Unroll a large structure b/c it's more efficient



  • I just got out of a meeting with my boss and our DBA. We need to save a new data structure. It has all sorts of info about a customer - totalling about 250 fields, each of which represents a single column in the database. Ok, it's a wide table, but doable, and there's a clear PK that's very efficient to use.

    The DBA cited efficiency concerns and suggested that instead of storing a wide table like this, that we store: [PK], name, value. I pointed out that more than 95% of the fields would always be set, and backed it up with some queries on the production database. The DBA insisted that we do it his way. We pointed out that the logic to break down the structure into separate insert statements for each field, and the query to read in the data would now be way more complicated due to the if-else chain that would be required for field-names in order to associate (and convert from string to the correct type) each row with the correct field in the structure.

    I refused to budge and the DBA backed down, but c'mon; WTF is wrong with people!

     



  • Wow, a new record. Three Snoffle-WTFs in one day! Keep them coming! :-)



  • Another guy who loves to create a system within a system. I once had to work with that kind of database, too. In that database, the "values" could have different types, depending on what the key was. Some values were even foreign keys to other rows. Those queries were ugly!



  • @TheRider said:

    Wow, a new record. Three Snoffle-WTFs in one day! Keep them coming! :-)
    I've decided to just cut out early and go home to the 'sanity' of my two teenage daughters.



  • @snoofle said:

    The DBA cited efficiency concerns and suggested that instead of storing a wide table like this, that we store: [PK], name, value. I pointed out that more than 95% of the fields would always be set...

    Good Lord, the DBA actually wanted to use the EAV anti-pattern for this. I knew your DBAs needed the clue-bat, but wow.



  • Glad you didn't back down on that one.  Wish I had that kind of clout.


  • Considered Harmful

    Is this The Inner-Platform Effect back again?



  • That's a seriously incapable DBA. He would have you store the same PK 200 to 250 times?
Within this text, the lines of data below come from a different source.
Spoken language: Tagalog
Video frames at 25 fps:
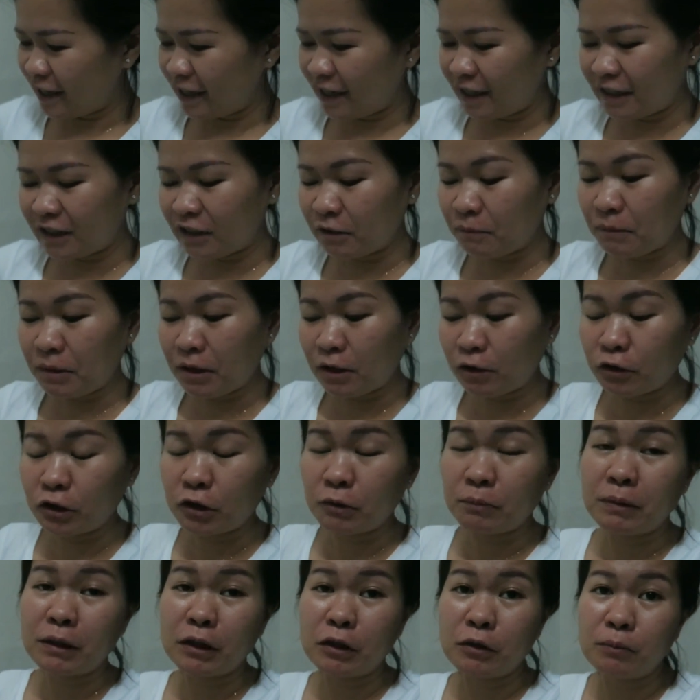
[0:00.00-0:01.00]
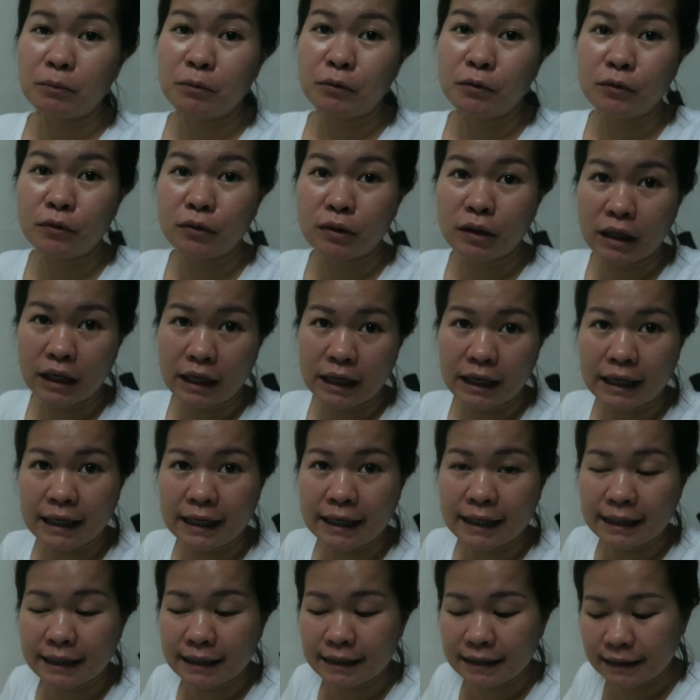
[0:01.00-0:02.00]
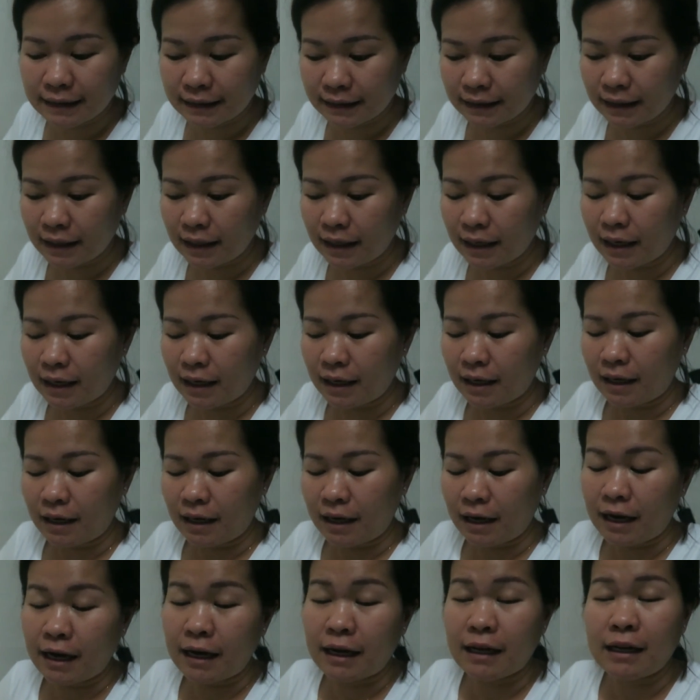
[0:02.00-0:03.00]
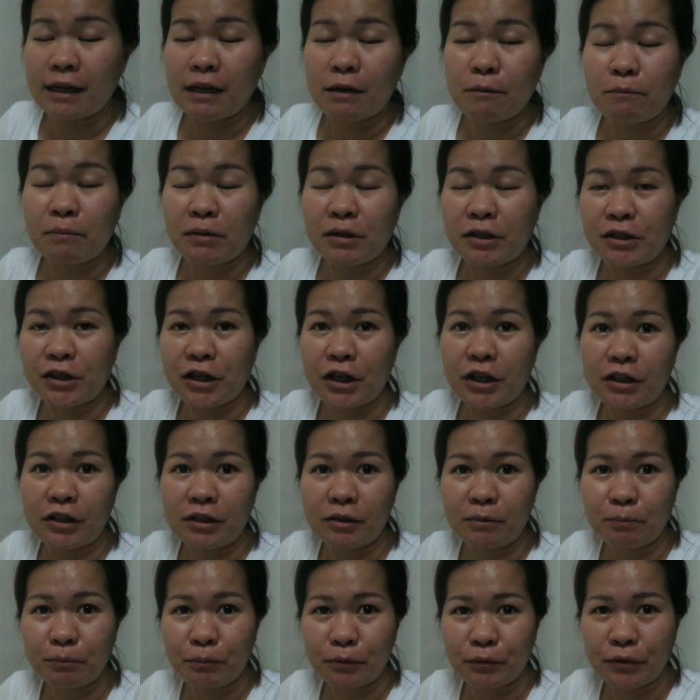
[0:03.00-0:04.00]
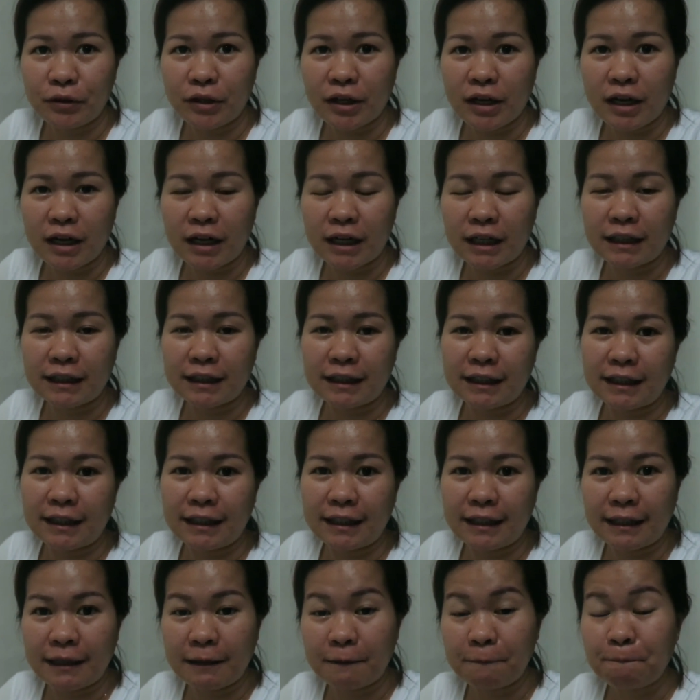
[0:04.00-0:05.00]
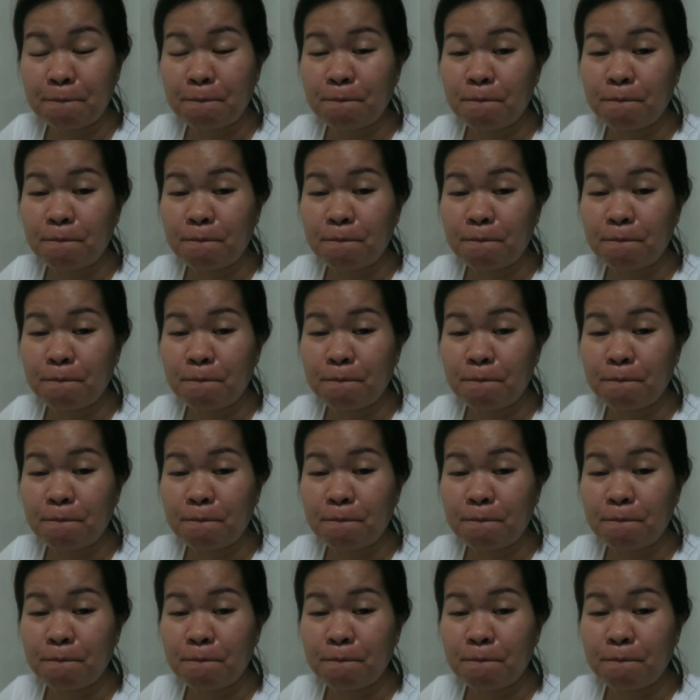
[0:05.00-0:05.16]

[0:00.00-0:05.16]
Yung sa mga gusto pang tumulong guys, highly appreciated po yan kasi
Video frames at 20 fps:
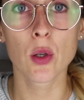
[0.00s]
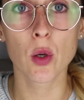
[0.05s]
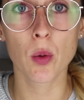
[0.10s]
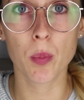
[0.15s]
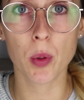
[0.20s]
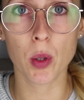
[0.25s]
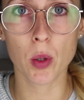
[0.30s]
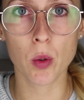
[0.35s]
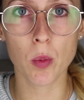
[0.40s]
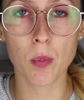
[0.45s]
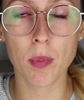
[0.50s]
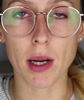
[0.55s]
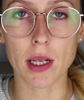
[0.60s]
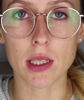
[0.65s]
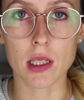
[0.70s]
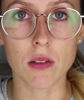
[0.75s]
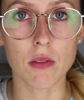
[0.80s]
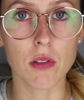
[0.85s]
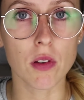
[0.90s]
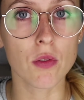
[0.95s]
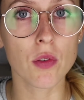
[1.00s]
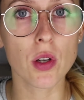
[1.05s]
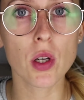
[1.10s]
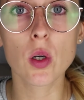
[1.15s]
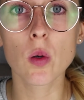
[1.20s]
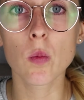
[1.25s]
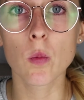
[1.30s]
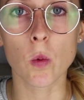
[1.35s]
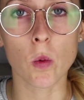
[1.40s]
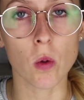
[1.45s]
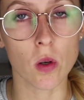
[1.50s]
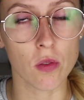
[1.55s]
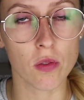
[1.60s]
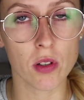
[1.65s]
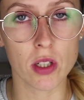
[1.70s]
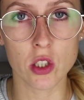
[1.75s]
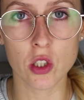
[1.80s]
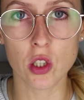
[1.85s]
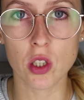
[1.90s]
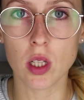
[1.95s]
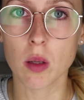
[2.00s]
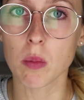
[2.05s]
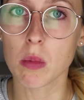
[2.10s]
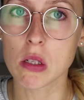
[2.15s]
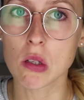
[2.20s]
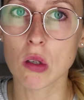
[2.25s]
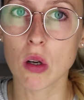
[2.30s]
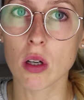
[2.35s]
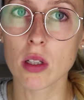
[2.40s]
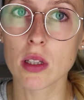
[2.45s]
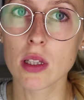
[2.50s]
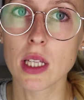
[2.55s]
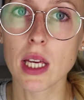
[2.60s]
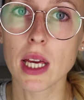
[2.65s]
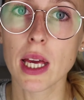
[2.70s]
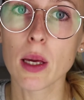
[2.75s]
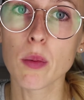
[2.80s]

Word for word: non preoccupatevi, voi comunque farcite i biscotti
And to store the name of the field... for every entry. I always thought that's why data structures were such a good idea. Perhaps he's a converted FORTRAN programmer that can still only think in 1D arrays?



  • @snoofle said:

    I just got out of a meeting with my boss and our DBA. We need to save a new data structure. It has all sorts of info about a customer - totalling about 250 fields, each of which represents a single column in the database. Ok, it's a wide table, but doable, and there's a clear PK that's very efficient to use.

    The DBA cited efficiency concerns and suggested that instead of storing a wide table like this, that we store: [PK], name, value. I pointed out that more than 95% of the fields would always be set, and backed it up with some queries on the production database. The DBA insisted that we do it his way. We pointed out that the logic to break down the structure into separate insert statements for each field, and the query to read in the data would now be way more complicated due to the if-else chain that would be required for field-names in order to associate (and convert from string to the correct type) each row with the correct field in the structure.

    I refused to budge and the DBA backed down, but c'mon; WTF is wrong with people!

     

     

    I believe that anti-pattern is in this book: http://www.amazon.com/SQL-Antipatterns-Programming-Pragmatic-Programmers/dp/1934356557

    It might be worth having a copy at hand for your next meeting. 

    Or, you could write your own book.

     



  • @Rick said:

    It might be worth having a copy at hand for your next meeting.
     

    I think they already know all the tricks in the book. Perhaps they even wrote it.



  • @corgimonster said:

    I knew your DBAs needed the clue-bat, but wow.
     

    Remember past snoofle posts?

    We'd established he didn't have any DBAs working at his current contract. There were untouchable fuckwits that had a job title of "DBA", but the sure as hell didn't seem to know a great deal about database administration.



  • People who make suggestions like that don't read industry press, articles, books, blogs. They don't. If they did, they wouldn't make suggestions like that.

    My point is, he doesn't know what an "antipattern" even is.



  • @snoofle said:

    I refused to budge and the DBA backed down, but c'mon; WTF is wrong with people!
     

    I don't know what the term is, but many times I've encountered a particular course of action chosen because it was easier for the [cover|developer|programmer] to do at the expense of usability - the end results gave short-term benefits for the creator at the expense of long-term detriment to the user.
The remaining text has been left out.